- Work order
Retype each entry exactly. Skip any pictures.

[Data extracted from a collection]
****************************************

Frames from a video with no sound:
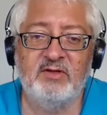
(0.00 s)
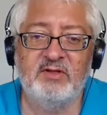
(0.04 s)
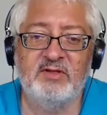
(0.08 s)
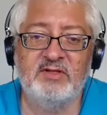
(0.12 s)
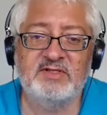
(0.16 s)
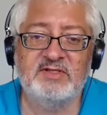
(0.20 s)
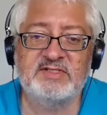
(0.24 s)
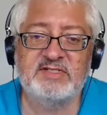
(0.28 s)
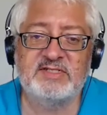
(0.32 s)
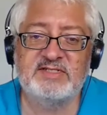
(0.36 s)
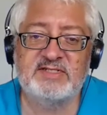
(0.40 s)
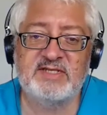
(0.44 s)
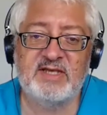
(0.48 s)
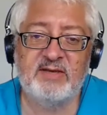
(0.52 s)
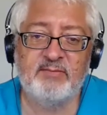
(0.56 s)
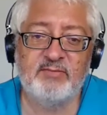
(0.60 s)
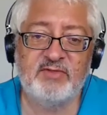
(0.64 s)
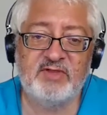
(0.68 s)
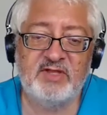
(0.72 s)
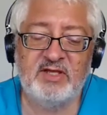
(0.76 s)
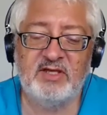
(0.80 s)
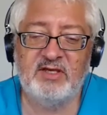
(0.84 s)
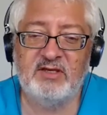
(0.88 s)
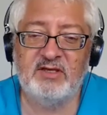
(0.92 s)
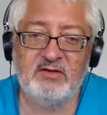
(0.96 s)
And this is
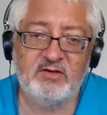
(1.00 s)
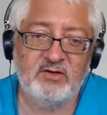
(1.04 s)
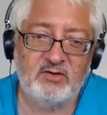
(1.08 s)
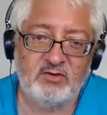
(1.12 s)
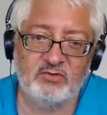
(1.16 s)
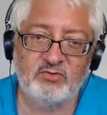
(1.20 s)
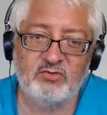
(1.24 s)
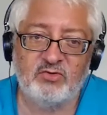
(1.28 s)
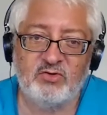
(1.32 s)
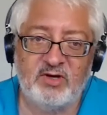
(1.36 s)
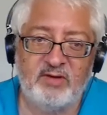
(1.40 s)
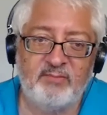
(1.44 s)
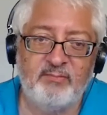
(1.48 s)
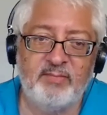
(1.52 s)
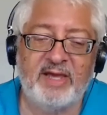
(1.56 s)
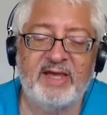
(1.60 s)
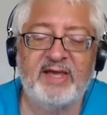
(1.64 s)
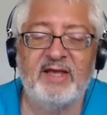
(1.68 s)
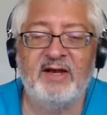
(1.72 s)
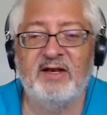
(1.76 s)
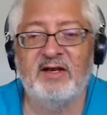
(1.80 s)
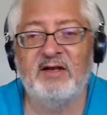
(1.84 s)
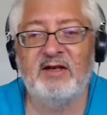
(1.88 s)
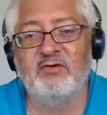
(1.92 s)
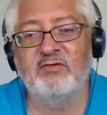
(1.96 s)
something, you know, to come
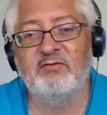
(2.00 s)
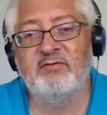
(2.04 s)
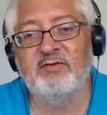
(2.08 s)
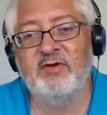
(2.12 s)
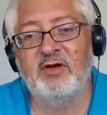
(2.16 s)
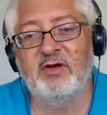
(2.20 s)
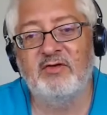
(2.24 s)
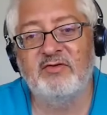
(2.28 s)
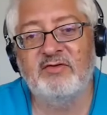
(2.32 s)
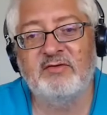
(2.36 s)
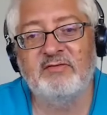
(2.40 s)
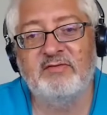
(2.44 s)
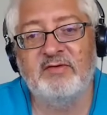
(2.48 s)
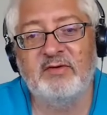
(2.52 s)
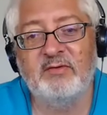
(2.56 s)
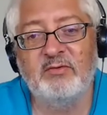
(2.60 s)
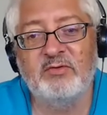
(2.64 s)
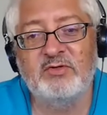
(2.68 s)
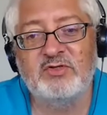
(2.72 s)
back a little to philosophy,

****************************************

- Response to the exercise
Frames from a video with no sound:
(0.00 s)
(0.04 s)
(0.08 s)
(0.12 s)
(0.16 s)
(0.20 s)
(0.24 s)
(0.28 s)
(0.32 s)
(0.36 s)
(0.40 s)
(0.44 s)
(0.48 s)
(0.52 s)
(0.56 s)
(0.60 s)
(0.64 s)
(0.68 s)
(0.72 s)
(0.76 s)
(0.80 s)
(0.84 s)
(0.88 s)
(0.92 s)
(0.96 s)
And this is
(1.00 s)
(1.04 s)
(1.08 s)
(1.12 s)
(1.16 s)
(1.20 s)
(1.24 s)
(1.28 s)
(1.32 s)
(1.36 s)
(1.40 s)
(1.44 s)
(1.48 s)
(1.52 s)
(1.56 s)
(1.60 s)
(1.64 s)
(1.68 s)
(1.72 s)
(1.76 s)
(1.80 s)
(1.84 s)
(1.88 s)
(1.92 s)
(1.96 s)
something, you know, to come
(2.00 s)
(2.04 s)
(2.08 s)
(2.12 s)
(2.16 s)
(2.20 s)
(2.24 s)
(2.28 s)
(2.32 s)
(2.36 s)
(2.40 s)
(2.44 s)
(2.48 s)
(2.52 s)
(2.56 s)
(2.60 s)
(2.64 s)
(2.68 s)
(2.72 s)
back a little to philosophy,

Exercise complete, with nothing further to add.